Data-intensive computing to large science discoveries
The advancement in computing technology has enabled scientists to collect massive amounts of data, taking us a step closer to solving complex problems such as global climate change and uncovering the secrets hidden in genes. The exponential growth in the amount of data collected in research, however, has created an urgent technical challenge.
"While technology has made massive data storage relatively cheap and bandwidth abundant, the ability to extract valuable knowledge from multiple types of data obtained from multiple sources and scales, and to achieve this in real time remains a daunting challenge," said Steve Elbert, manager of the Computer Sciences Initiative at the Pacific Northwest National Laboratory.
Elbert and a talented group of computational scientists are leading the effort at PNNL to tackle the challenge through a major initiative on high-performance and data-intensive computing. PNNL's data-intensive computing initiative will attempt to accelerate the creation of computational solutions to support the study of problems of national scope involving large amounts of data from very complex systems.
Problems of scale and complexity. Many government agencies, including the Department of Energy, the National Institutes of Health, the Department of Homeland Security, the Department of Defense and the intelligence community need computational capabilities well beyond the current state of the art to solve problems involving large, complex data sets.

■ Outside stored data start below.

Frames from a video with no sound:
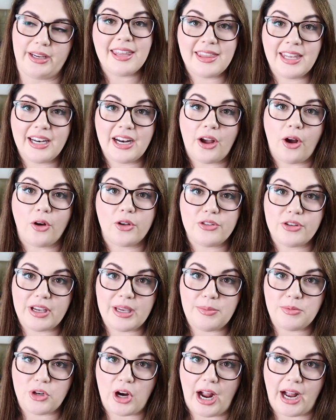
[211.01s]
And then I also
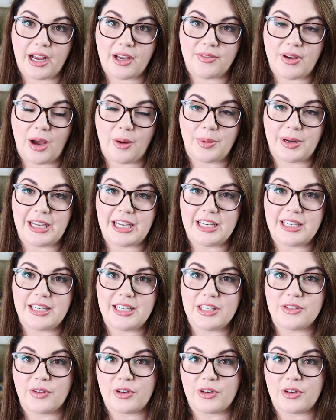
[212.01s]
keep track of how many indies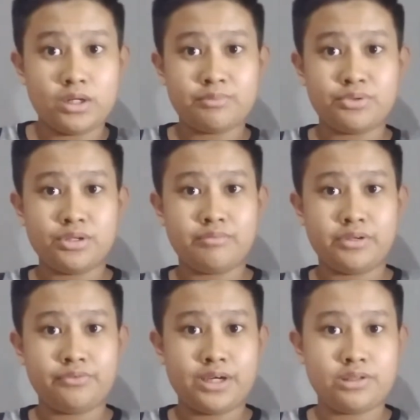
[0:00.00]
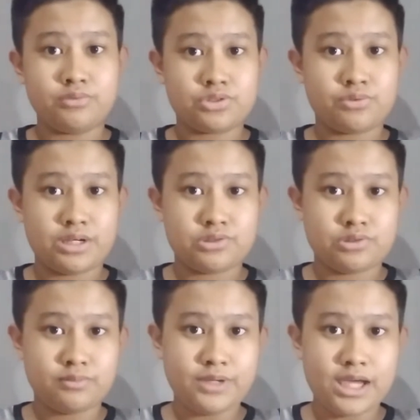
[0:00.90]
one point my father was crying
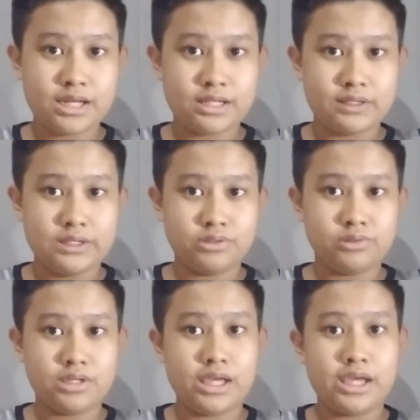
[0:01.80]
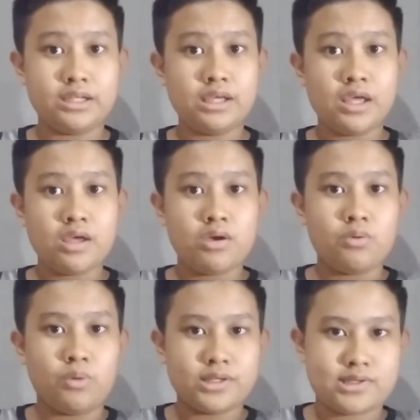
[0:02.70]
so bad that he only ate
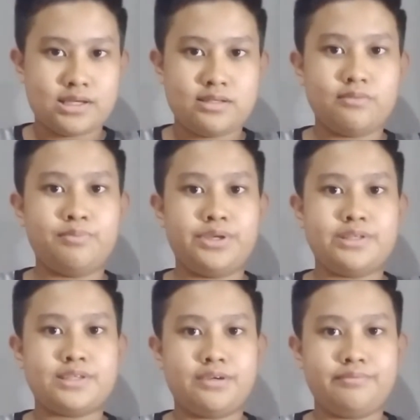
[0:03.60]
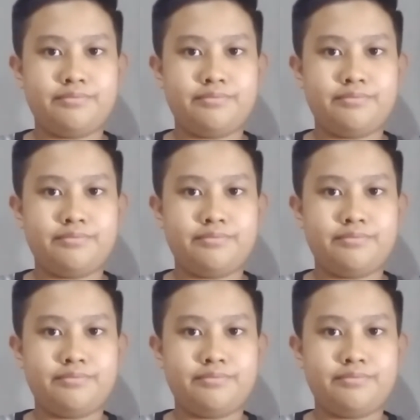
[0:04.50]
one slice of pizza.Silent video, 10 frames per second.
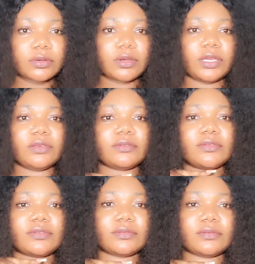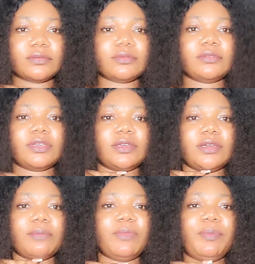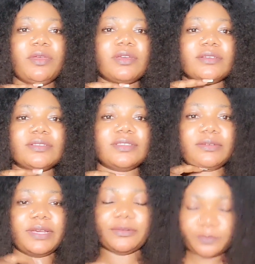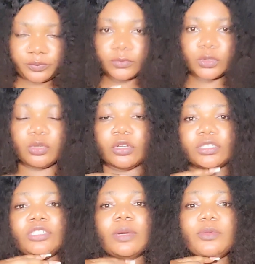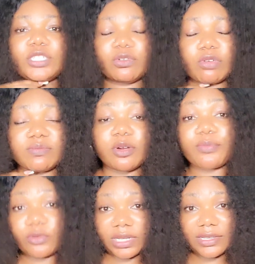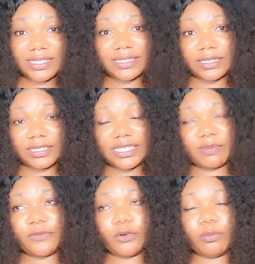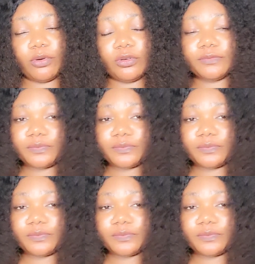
Can you okay, maybe you can see, right? So the double chin was more pronounced than this before, but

Data-intensive computing capabilities are fundamental for advancing data-intensive sciences, including systems biology, as well as analyzing huge volumes of complicated data related to national security.
The need is great for computational capabilities to address the essential complexities in biological, environmental, and chemical sciences; monitor and control large and intricate systems such as the nation's power grid; and rapidly discover, characterize, and respond to threats to the nation.
"To meet these challenges, we must be able to increase our sampling capability by two to three orders of magnitude, aggregate the data, and perform timely analysis," Elbert said. "A common theme in many of these challenges is being able to model the information across a wide range of scales. We will use computational science and mathematics to formulate solutions to these problems that are as broad and crosscutting as possible."
Data-centric computing. "We're developing a fundamentally new approach to high-performance computing based on informatics rather than physics that will address the need to produce, collect, store, explore, analyze and quickly share huge amounts of scientific information," Elbert said. PNNL's approach will be data-centered rather than the traditional system based on dynamic relationships where predictions come from inference rather than solving equations.
Much of the effort is centered on creating algorithms, software, operating systems and new computational and storage systems to solve a broad set of problems involving large, complex heterogeneous data. The approach is to develop a novel parallel-computing architecture that operates on a shared, massive memory platform optimized for petascale memory references.
"We also are developing a test bed to evaluate a large assortment of special-purpose, pattern-matching, and flow-solving hardware," Elbert said. A new Advanced Computing Technology Lab was established in January 2005 to investigate and evaluate key technology components and emerging high-end systems for data-intensive computing.
On the software side, PNNL researchers are creating new scalable data-analysis tools and new tools for discovering patterns in large heterogeneous databases and for integrating data across differences in space and time scales, and sources.
A national center for innovative computing. The data-intensive computing initiative provides the basis for PNNL's long-term goal to become the national center for data-intensive computing focusing on large science discoveries and solutions to complex global problems.
"PNNL's unique combination of resources in areas of data management, information analytics, mathematical and computer sciences, bioinformatics and access to primary data resources provides a strong foundation for our vision," Elbert said. Moving forward, data-intensive computing will be vital to furthering the research in these areas.
"Whether it's in national security, energy systems, biology or climate modeling, next-generation, high-performance computing platforms and large-scale optical networks--together with collaboration, simulation, and modeling software--are essential for enabling research to achieve a whole new understanding of our world," Elbert said.